Poverty, chaos and porous borders have turned prostitution into a global growth industry, debasing the women and children of the world

  • Patrick Zachmann

    On Saturday nights, as many as 300 young women line the margins of E55, a Czech highway near the German border. Their costumes vary: light frocks, skimpy red dresses, glow-in-the-dark Spandex pants. They speak a babel of languages: Czech, Romanian, Bulgarian, Hungarian, German. But they have only one thing to sell: sex.

    For the truckers and migrant workers who ply the main road between Berlin and Prague, this particular seven-mile stretch of E55 is the "Highway of Cheap Love," the longest brothel in the world, a smorgasbord of lust. Travelers can pause at rest stops, munch on french fries and sausages and, for just $30, pick up a girl — maybe one as young as 15 — for half an hour in the bushes or in a truck cab or shabby motel. For the men, the encounters are alluring, if seedy, interludes at a bargain price.

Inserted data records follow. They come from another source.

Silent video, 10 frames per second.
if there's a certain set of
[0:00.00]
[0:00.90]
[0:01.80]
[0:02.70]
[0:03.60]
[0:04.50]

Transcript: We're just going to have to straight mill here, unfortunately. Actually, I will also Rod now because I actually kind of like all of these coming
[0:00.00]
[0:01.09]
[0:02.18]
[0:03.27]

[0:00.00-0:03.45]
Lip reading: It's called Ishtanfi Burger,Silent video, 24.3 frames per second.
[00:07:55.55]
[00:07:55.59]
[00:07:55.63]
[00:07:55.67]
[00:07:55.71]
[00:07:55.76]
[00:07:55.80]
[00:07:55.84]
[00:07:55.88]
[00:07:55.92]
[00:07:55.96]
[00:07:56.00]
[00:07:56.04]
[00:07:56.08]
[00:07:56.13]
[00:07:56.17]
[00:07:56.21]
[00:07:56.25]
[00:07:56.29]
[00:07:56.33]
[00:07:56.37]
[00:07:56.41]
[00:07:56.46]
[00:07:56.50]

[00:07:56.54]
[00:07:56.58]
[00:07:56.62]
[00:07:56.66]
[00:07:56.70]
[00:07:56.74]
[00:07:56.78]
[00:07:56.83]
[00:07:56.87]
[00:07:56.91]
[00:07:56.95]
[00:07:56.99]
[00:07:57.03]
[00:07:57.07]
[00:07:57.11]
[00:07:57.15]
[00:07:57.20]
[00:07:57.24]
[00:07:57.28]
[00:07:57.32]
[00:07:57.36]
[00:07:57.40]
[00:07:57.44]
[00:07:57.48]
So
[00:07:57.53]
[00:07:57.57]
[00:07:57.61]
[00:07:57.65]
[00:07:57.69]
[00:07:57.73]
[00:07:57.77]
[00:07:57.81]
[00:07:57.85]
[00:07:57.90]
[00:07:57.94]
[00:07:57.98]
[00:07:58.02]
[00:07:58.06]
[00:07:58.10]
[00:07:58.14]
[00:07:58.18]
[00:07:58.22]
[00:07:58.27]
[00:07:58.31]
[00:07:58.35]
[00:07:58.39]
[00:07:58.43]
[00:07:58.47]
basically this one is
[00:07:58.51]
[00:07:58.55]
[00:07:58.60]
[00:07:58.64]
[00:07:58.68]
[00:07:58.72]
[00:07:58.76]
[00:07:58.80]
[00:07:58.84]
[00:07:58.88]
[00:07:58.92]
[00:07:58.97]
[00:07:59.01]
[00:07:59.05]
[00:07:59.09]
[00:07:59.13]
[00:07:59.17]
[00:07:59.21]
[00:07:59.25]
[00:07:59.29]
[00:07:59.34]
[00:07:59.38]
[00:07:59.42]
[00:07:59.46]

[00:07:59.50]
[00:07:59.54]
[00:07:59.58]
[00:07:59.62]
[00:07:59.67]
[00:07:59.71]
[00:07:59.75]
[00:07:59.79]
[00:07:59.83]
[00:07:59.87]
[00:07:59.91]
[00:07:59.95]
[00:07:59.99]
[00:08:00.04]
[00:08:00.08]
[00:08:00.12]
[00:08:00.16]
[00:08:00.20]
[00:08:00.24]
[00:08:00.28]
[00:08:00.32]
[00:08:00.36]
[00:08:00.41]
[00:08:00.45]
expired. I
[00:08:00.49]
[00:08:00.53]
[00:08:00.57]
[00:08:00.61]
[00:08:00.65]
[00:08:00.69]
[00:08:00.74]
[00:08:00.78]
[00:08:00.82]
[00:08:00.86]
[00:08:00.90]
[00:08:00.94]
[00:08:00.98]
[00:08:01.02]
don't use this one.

    For the young women, the story is different. Many have been coerced into sexual servitude. Some, abducted by con men, are raped and psychologically pummeled into submission. As they strut their wares, their pimps lurk in cars in the shadows, calculating the night's take. But not all the pimps are gangsters. Often it is Father who sits in the backup car or Mother who negotiates the deal for her daughter. Little Brother may appear with a sponge and a pail of soapy water to wash a client's car for an extra $5.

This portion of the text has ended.